(Description of the task) Could you restate the whole listing below word for word, minus the pictures?

# # # # # # #

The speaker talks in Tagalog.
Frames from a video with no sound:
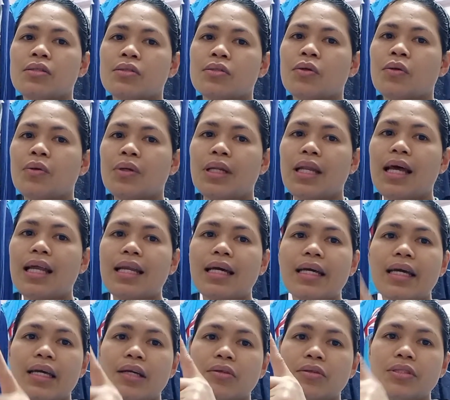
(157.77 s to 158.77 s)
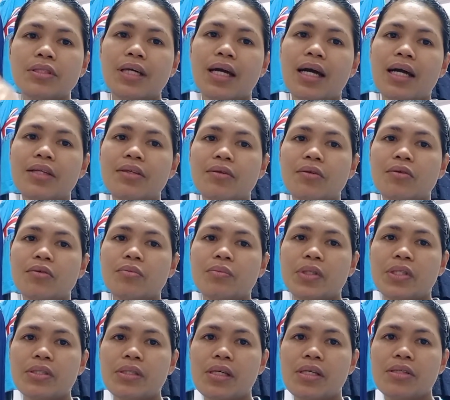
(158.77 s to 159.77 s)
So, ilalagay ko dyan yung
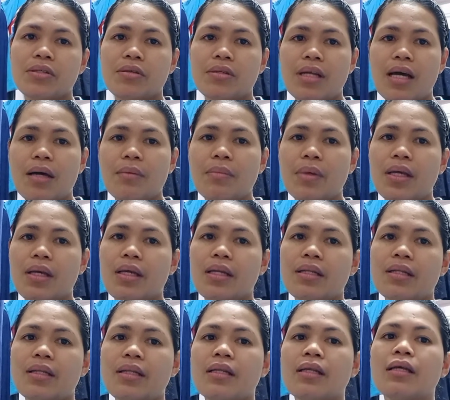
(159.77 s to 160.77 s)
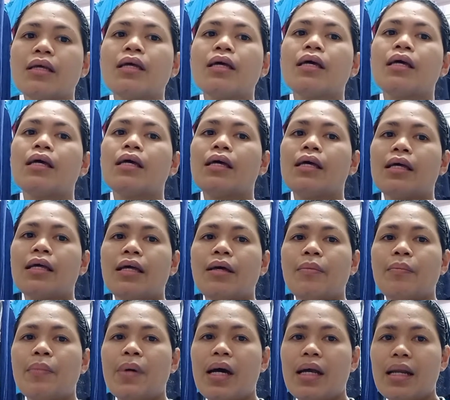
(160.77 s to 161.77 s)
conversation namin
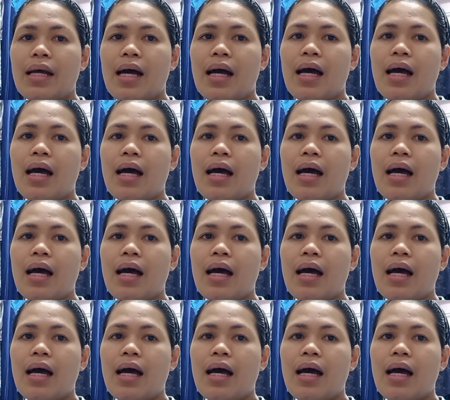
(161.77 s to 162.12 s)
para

# # # # # # #

(Output below)
The speaker talks in Tagalog.
Frames from a video with no sound:
(157.77 s to 158.77 s)
(158.77 s to 159.77 s)
So, ilalagay ko dyan yung
(159.77 s to 160.77 s)
(160.77 s to 161.77 s)
conversation namin
(161.77 s to 162.12 s)
para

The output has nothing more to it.